Abstract:
Cystinuria is an inherited, autosomal recessive metabolic disease that is caused by a problem responsible for the renal and intestinal transport of cystine, leading to urinary stones and kidney failure.
The objective of this work was to determine the prevalence of cystinuria and to study some epidemiological parameters of this disease, and to analyze urinary stones and crystalluria; in patients referred to the laboratory (STEVA) "urinary lithiasis" at the University of Mostaganem.
We consulted all the files of lithiasis patients recruited between 2000 and 2020; there were 16 cases with cystinuria out of a total of 2112 lithiasis patients, giving a prevalence of 0.76%. We noted: sex, age, existence of family history of urolithiasis, consanguinity and possible recurrence, as well as the composition of urinary stones (pure or mixed). The diagnosis was made by morphological analysis of the stones by a stereo microscope and confirmed by an infrared spectrophotometer. A study of crystalluria was performed on fresh urine in the morning.

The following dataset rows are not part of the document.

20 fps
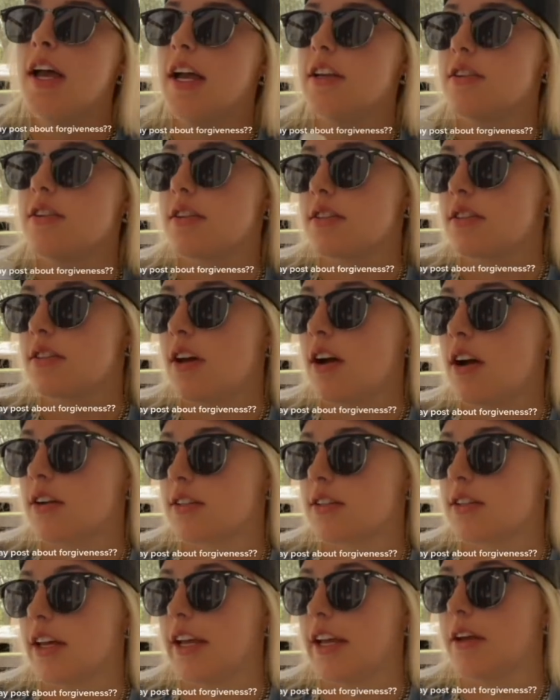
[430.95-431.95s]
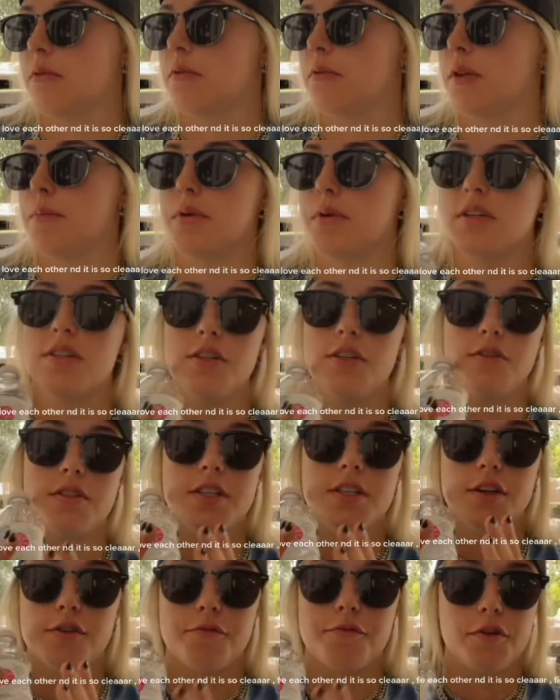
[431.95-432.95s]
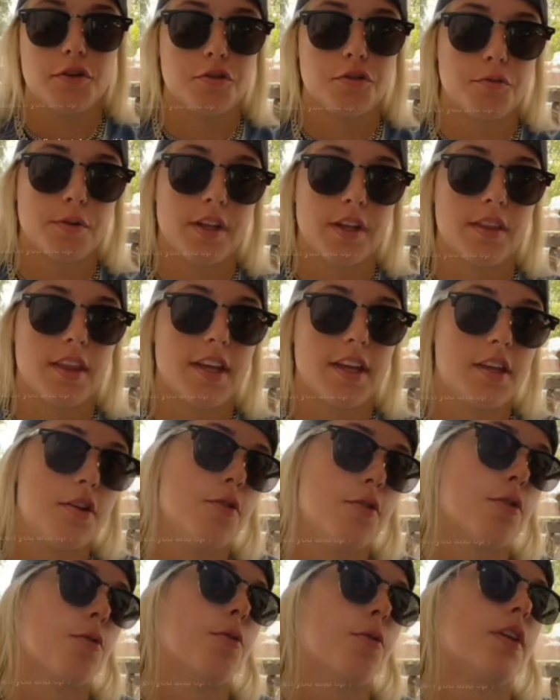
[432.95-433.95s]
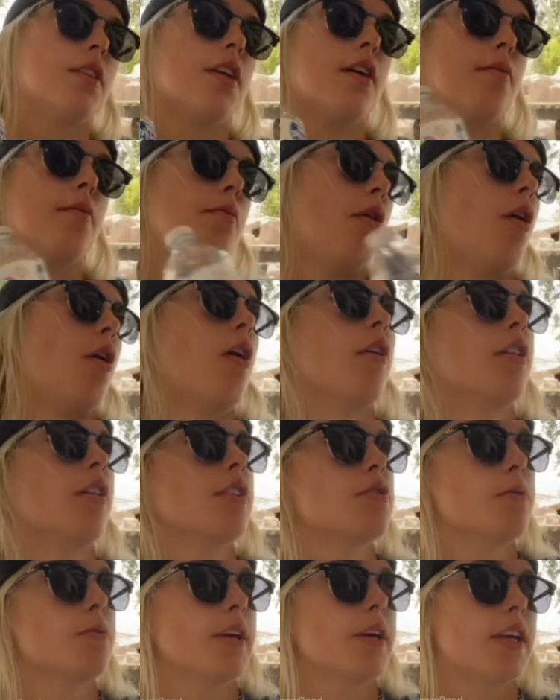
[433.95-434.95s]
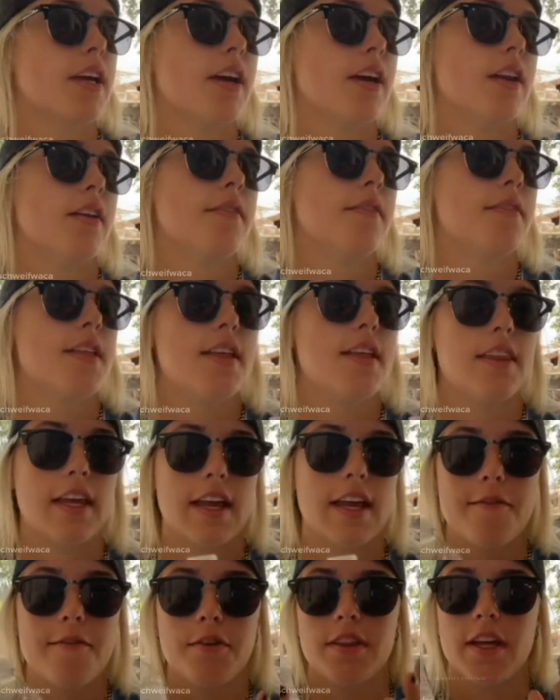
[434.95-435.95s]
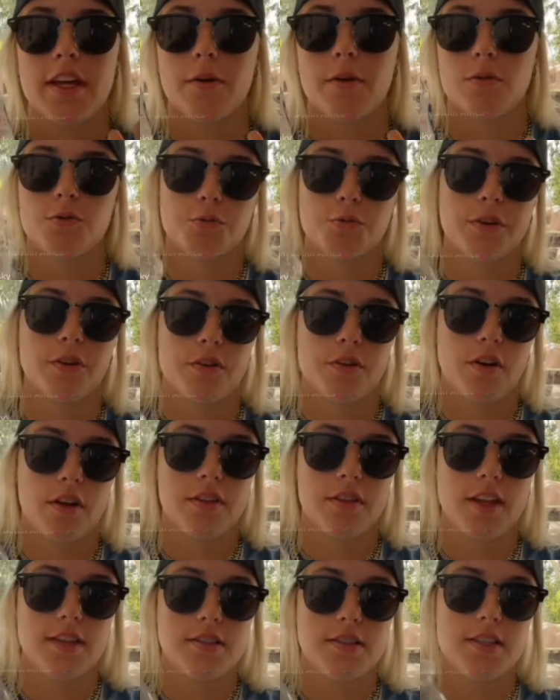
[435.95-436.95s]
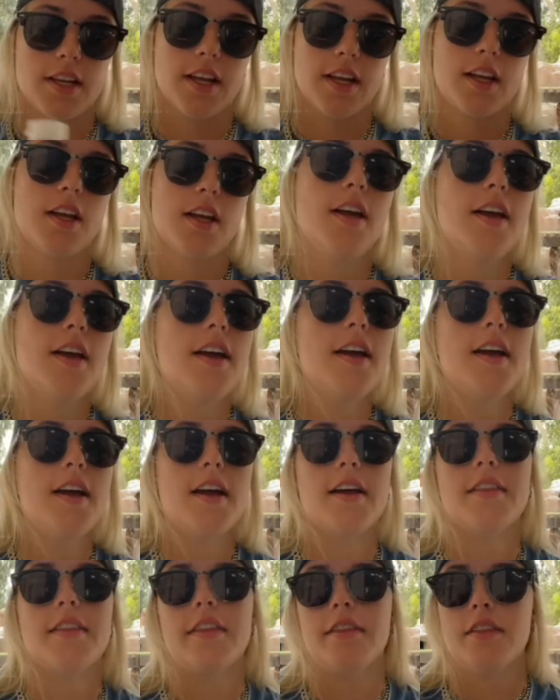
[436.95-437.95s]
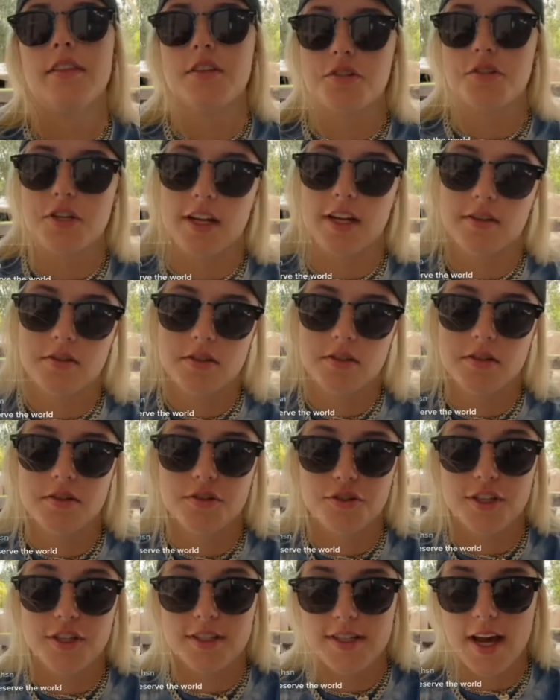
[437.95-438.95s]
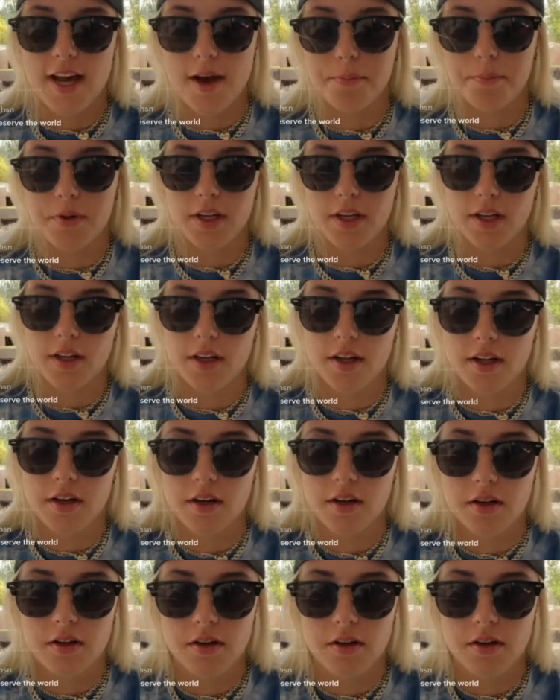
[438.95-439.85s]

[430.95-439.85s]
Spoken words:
It just sucks, like, when the person you see your future with, like, you're with them all this weekend, and, like, everything was real and authentic, and then this shit's happening again.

The average age of the patients is 24.9 years. The most affected age group is 30 to 40 years old. There is a male predominance, with an sex ratio of 1.7. The family history was 61.5% and consanguinity 36.4%. The morphological analysis of the stones showed that the stone which characterizes cystinuria is of type Va, it is yellowish in color with a rough surface or made of small stacked crystals of waxy appearance or honey candy the section is poorly organized, sometimes diffuse radial crystalline. Infrared analysis of urinary stones revealed characteristic spectra of cystine (peaks of 845 and 540 cm-1). These calculations were in 87% of cases pure and in 13% mixed. Recurrence was 60%. The study of crystalluria allowed the observation of cystine crystals they are flat and have an irregular hexagonal morphology of 30 to 70μm.
In the absence of other diagnostic techniques for cystinuria, morphological and infrared analysis of the stone and the study of crystalluria remain simple and effective means for the diagnosis of this serious disease. This study allowed us to have some epidemiological data on this genetic disease.